*** Block opens ***

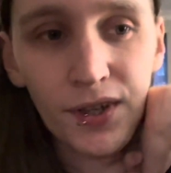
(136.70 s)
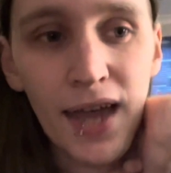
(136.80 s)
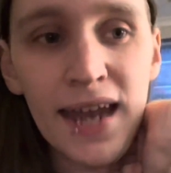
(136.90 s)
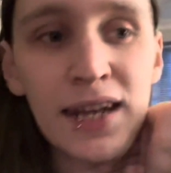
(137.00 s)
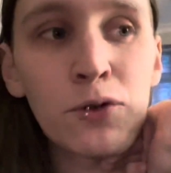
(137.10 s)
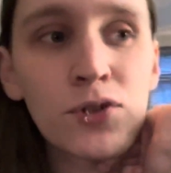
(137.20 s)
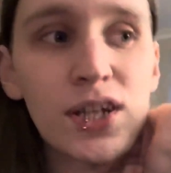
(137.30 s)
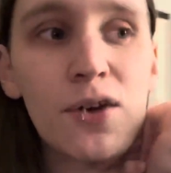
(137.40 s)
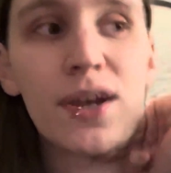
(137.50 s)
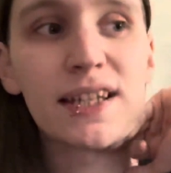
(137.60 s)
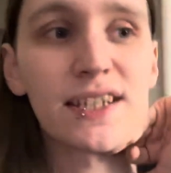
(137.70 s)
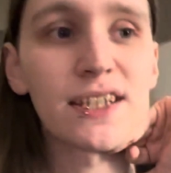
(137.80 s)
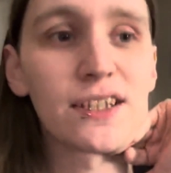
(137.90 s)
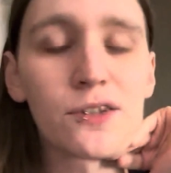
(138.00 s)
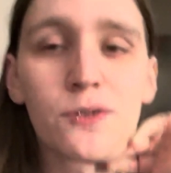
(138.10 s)
and then also it's
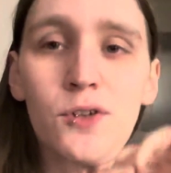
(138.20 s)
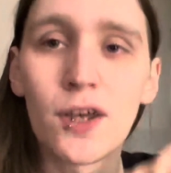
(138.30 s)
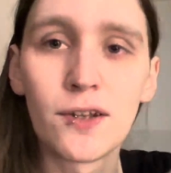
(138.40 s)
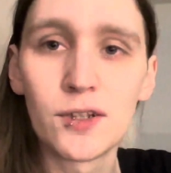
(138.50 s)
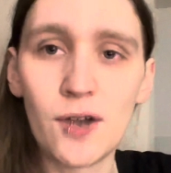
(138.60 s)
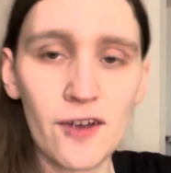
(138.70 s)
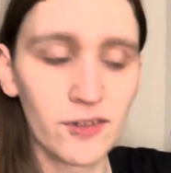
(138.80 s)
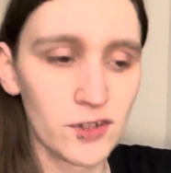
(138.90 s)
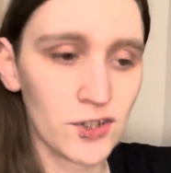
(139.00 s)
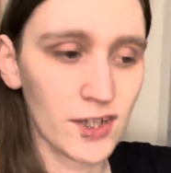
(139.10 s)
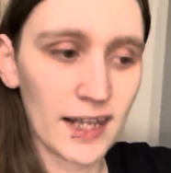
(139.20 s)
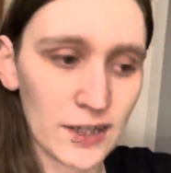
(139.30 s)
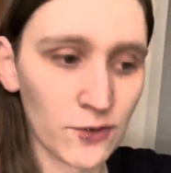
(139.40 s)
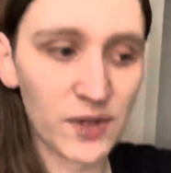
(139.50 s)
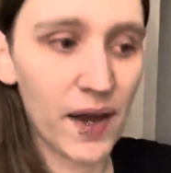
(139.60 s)
done, you have to just
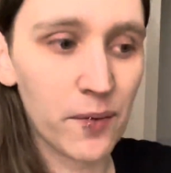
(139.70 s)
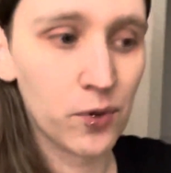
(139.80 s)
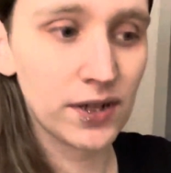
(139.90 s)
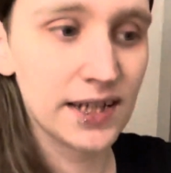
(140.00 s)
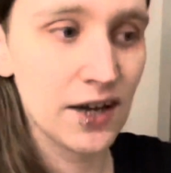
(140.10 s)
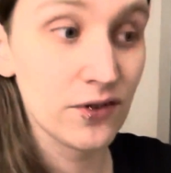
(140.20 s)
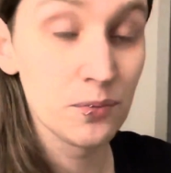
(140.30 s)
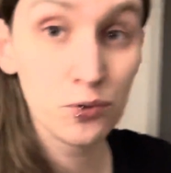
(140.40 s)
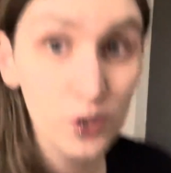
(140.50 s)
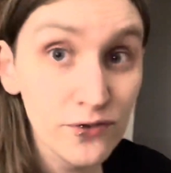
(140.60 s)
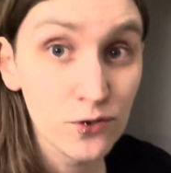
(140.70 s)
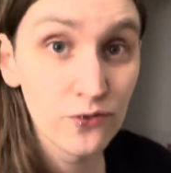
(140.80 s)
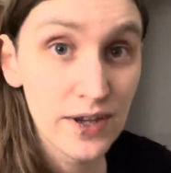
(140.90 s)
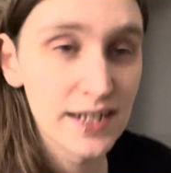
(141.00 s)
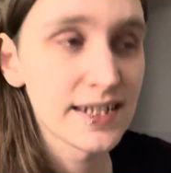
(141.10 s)
collect all this paperwork together that proves all
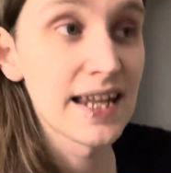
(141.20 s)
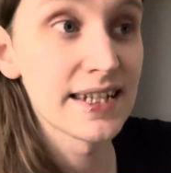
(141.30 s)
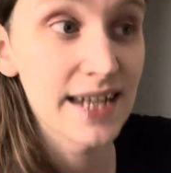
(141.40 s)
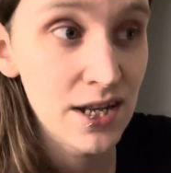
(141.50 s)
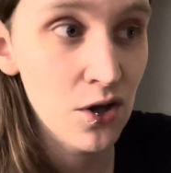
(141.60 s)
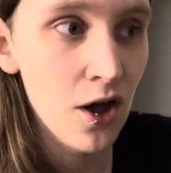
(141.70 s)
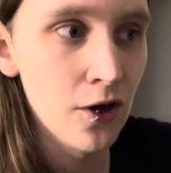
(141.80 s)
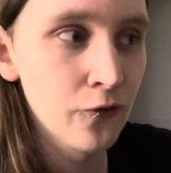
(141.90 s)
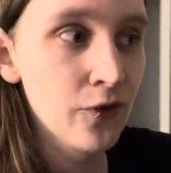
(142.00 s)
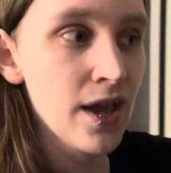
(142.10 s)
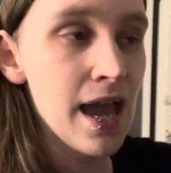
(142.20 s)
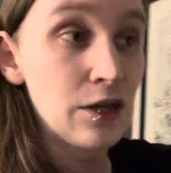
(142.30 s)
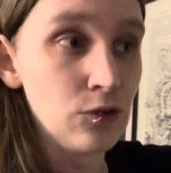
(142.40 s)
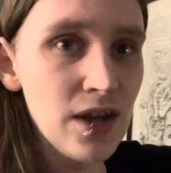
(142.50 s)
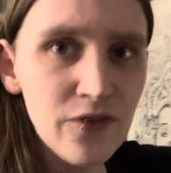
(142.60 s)
this and send it off. And
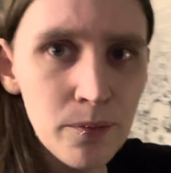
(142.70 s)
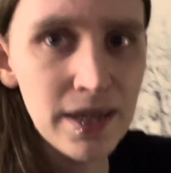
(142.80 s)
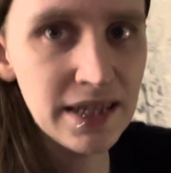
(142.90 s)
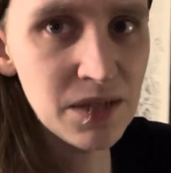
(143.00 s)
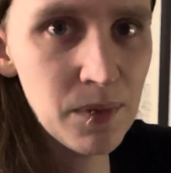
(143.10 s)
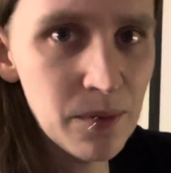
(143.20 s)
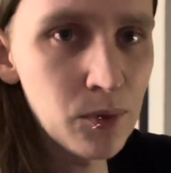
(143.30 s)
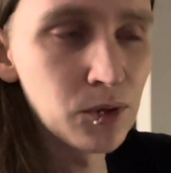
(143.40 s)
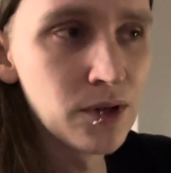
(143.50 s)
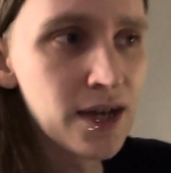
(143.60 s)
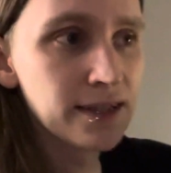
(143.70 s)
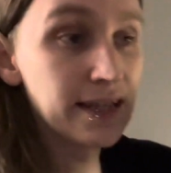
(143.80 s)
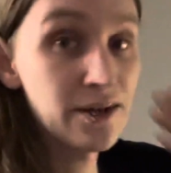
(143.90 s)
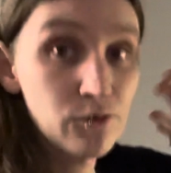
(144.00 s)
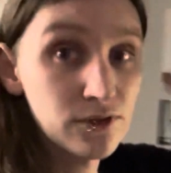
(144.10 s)
you never meet these people. They
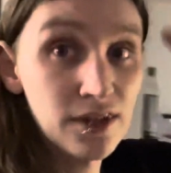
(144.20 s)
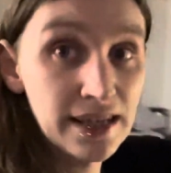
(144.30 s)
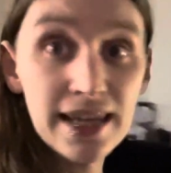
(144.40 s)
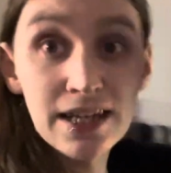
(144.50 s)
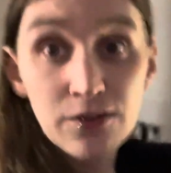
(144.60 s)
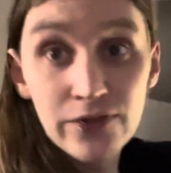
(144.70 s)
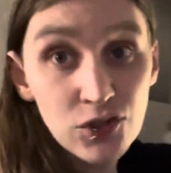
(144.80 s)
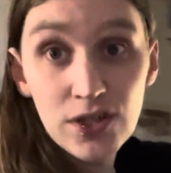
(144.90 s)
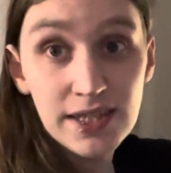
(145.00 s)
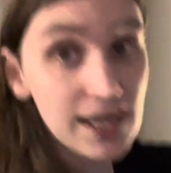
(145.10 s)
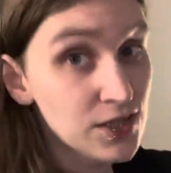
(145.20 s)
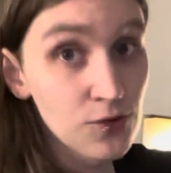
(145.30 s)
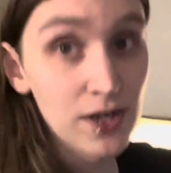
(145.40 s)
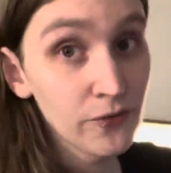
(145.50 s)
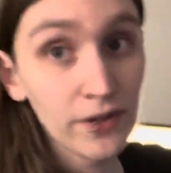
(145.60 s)
never like get to visually assess you
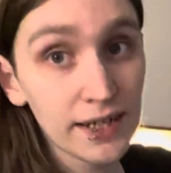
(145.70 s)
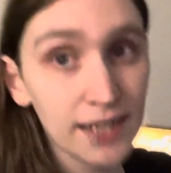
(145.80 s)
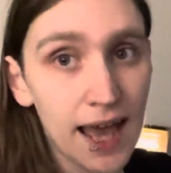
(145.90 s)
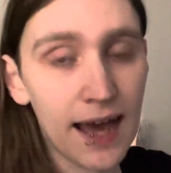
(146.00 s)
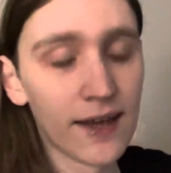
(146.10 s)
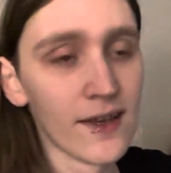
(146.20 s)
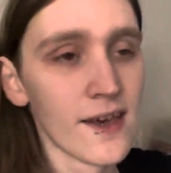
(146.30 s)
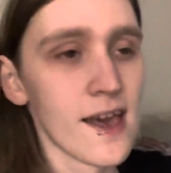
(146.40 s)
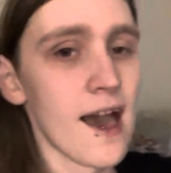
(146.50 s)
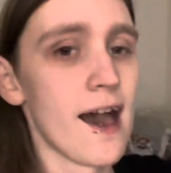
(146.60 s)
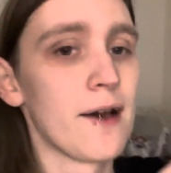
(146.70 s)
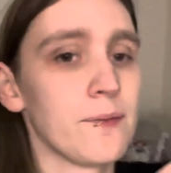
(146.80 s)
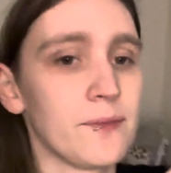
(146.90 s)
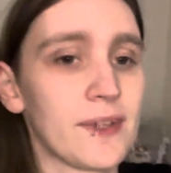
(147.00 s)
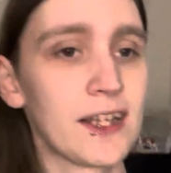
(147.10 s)
or anything like that.
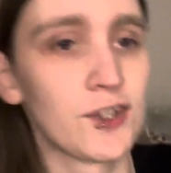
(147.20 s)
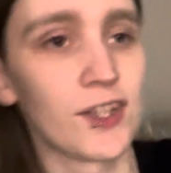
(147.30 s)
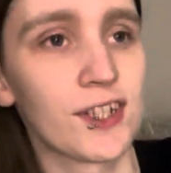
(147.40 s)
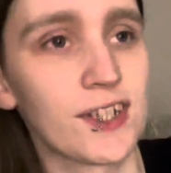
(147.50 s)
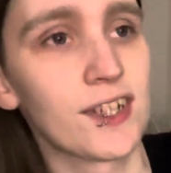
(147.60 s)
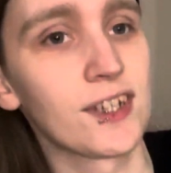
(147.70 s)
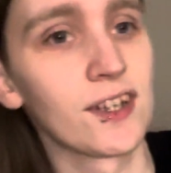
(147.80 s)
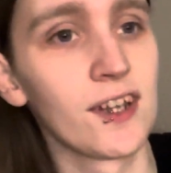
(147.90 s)
Um, they just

*** Block closes ***

- Instructions to follow: Each line of the data above needs to be retyped as it is, without any picture.

- Reply to the exercise:
(136.70 s)
(136.80 s)
(136.90 s)
(137.00 s)
(137.10 s)
(137.20 s)
(137.30 s)
(137.40 s)
(137.50 s)
(137.60 s)
(137.70 s)
(137.80 s)
(137.90 s)
(138.00 s)
(138.10 s)
and then also it's
(138.20 s)
(138.30 s)
(138.40 s)
(138.50 s)
(138.60 s)
(138.70 s)
(138.80 s)
(138.90 s)
(139.00 s)
(139.10 s)
(139.20 s)
(139.30 s)
(139.40 s)
(139.50 s)
(139.60 s)
done, you have to just
(139.70 s)
(139.80 s)
(139.90 s)
(140.00 s)
(140.10 s)
(140.20 s)
(140.30 s)
(140.40 s)
(140.50 s)
(140.60 s)
(140.70 s)
(140.80 s)
(140.90 s)
(141.00 s)
(141.10 s)
collect all this paperwork together that proves all
(141.20 s)
(141.30 s)
(141.40 s)
(141.50 s)
(141.60 s)
(141.70 s)
(141.80 s)
(141.90 s)
(142.00 s)
(142.10 s)
(142.20 s)
(142.30 s)
(142.40 s)
(142.50 s)
(142.60 s)
this and send it off. And
(142.70 s)
(142.80 s)
(142.90 s)
(143.00 s)
(143.10 s)
(143.20 s)
(143.30 s)
(143.40 s)
(143.50 s)
(143.60 s)
(143.70 s)
(143.80 s)
(143.90 s)
(144.00 s)
(144.10 s)
you never meet these people. They
(144.20 s)
(144.30 s)
(144.40 s)
(144.50 s)
(144.60 s)
(144.70 s)
(144.80 s)
(144.90 s)
(145.00 s)
(145.10 s)
(145.20 s)
(145.30 s)
(145.40 s)
(145.50 s)
(145.60 s)
never like get to visually assess you
(145.70 s)
(145.80 s)
(145.90 s)
(146.00 s)
(146.10 s)
(146.20 s)
(146.30 s)
(146.40 s)
(146.50 s)
(146.60 s)
(146.70 s)
(146.80 s)
(146.90 s)
(147.00 s)
(147.10 s)
or anything like that.
(147.20 s)
(147.30 s)
(147.40 s)
(147.50 s)
(147.60 s)
(147.70 s)
(147.80 s)
(147.90 s)
Um, they just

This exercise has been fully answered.